Most succulents are known for being non-demanding houseplants that do best in bright light and well-drained soil, as their roots are prone to root rot if they stand wet for too long. Here are ten popular succulent plants (both indoor and outdoor) that are easy to care for. Indoor succulents should be grown in a specially formulated potting mix for succulents or a light, fast, draining indoor potting mix.
Donkey’s Tail (Sedum Morganianum)
Native to Mexico and Honduras, Donkey’s Tail is a slow-growing indoor/outdoor succulent that has rows of teardrop-shaped, fleshy, blue-green leaves and makes an excellent choice for hanging indoor plants. This succulent has low water need but requires complete to partial sun. Donkey’s Tail can reach trailing lengths of up to 4 feet, but it grows about 24 inches on average.
String of Pearls (Senecio rowleyanus)
Though this succulent is typically cultivated worldwide and year-round as a hanging plant, String of Pearl plants are terrestrial and groundcovers in its East African natural desert habitat. This succulent can be planted anytime but will thrive best in warmer months.
This succulent can grow indoors or outdoors and is often grown as a hanging plant.

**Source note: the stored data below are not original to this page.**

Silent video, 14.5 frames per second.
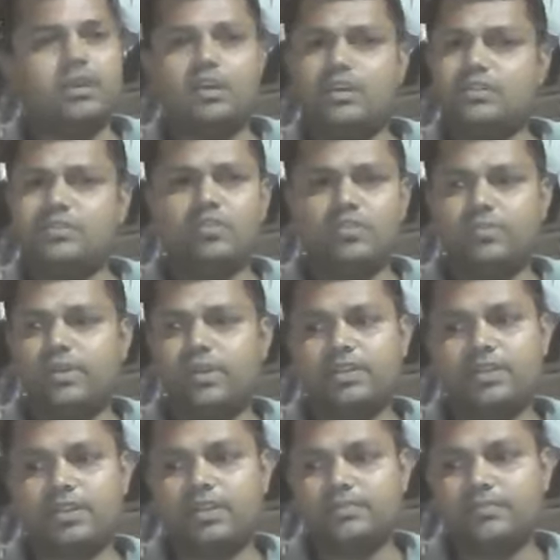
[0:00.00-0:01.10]
ऐसी कोई बात
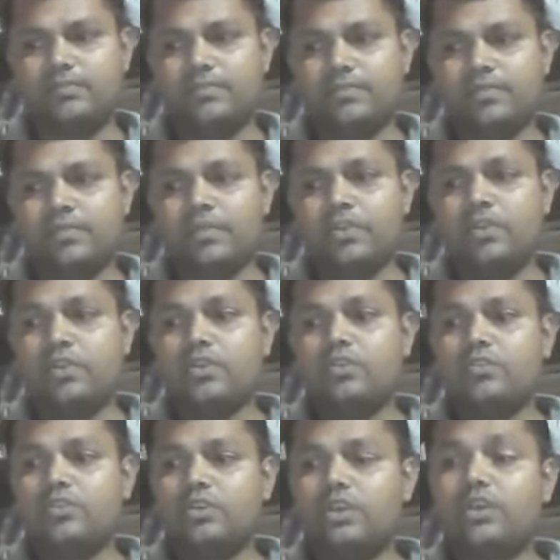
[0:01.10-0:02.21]
नहीं
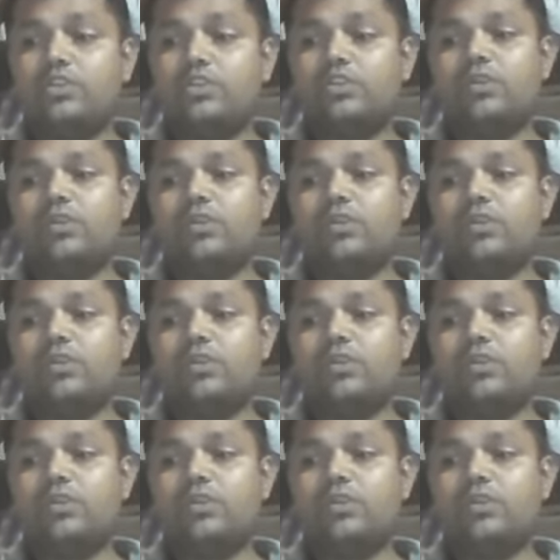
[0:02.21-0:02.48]
तो ये क्योंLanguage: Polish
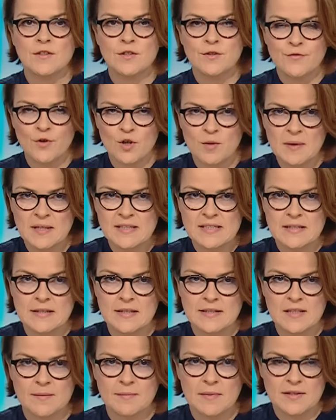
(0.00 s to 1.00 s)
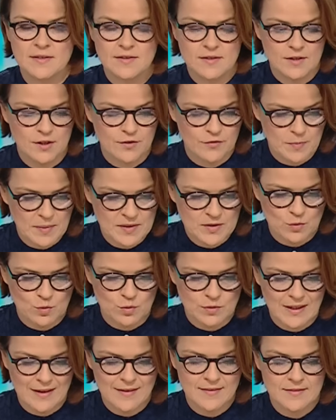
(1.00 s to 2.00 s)
informacje na temat
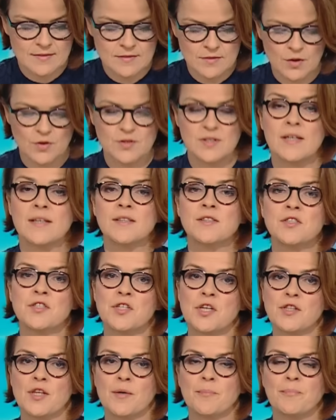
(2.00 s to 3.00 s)
wypadku na drodze S7.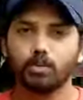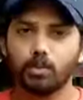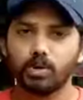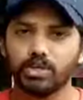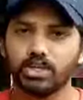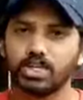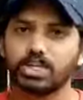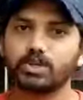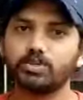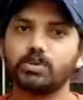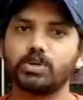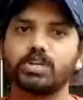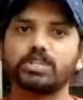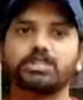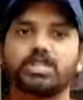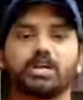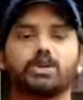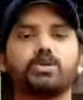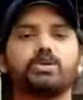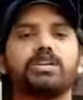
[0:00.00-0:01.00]
మొన్నటికి మొన్న
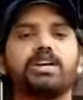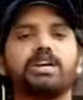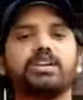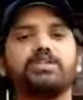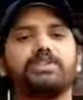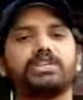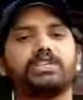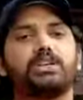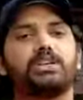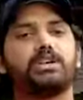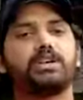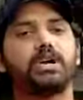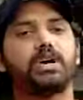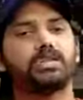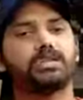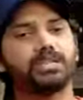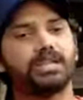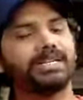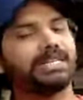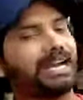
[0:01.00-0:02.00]
సరూర్ నగర్ విషయంలో
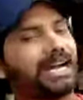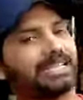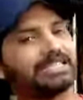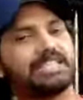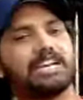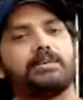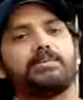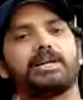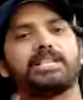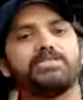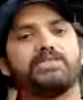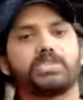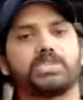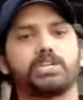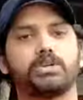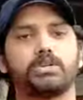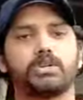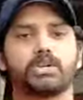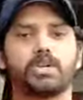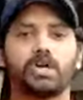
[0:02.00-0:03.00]
కావచ్చు కానీ ఆదిలాబాద్
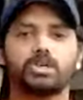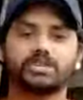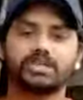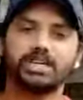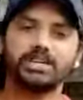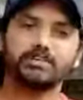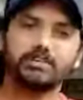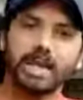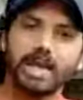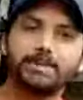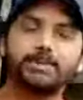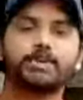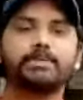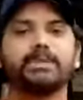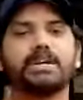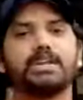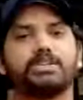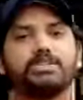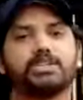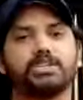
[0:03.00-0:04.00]
విషయంలో కావచ్చు కానీ
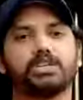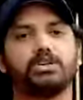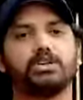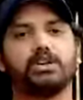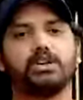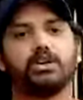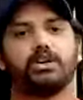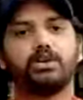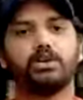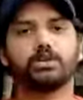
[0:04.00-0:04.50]
మహబూబ్ నగర్ విషయంలో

A string of Pearls has dangling stems and round leaves that can reach 3 to 5 feet long. This unique succulent has low water needs but needs full to partial sun and sandy, well-drained soil.
Silver Dollar Plant (Crassula arborescens)
Silver Dollar Plant is a multi-stemmed indoor Crassula species shrub that can grow up to 4 feet tall. Native to Asia and Europe, this succulent is actually part of the Brassicaceae family, which makes it a relative of foods like Brussels sprouts and broccoli. This succulent has rounded blue-grayish leaves with outstanding maroon edges. This popular succulent requires bright indirect light, and it is toxic to pets.
Chocolate Soldier Plant (Kalanchoe tomentosa)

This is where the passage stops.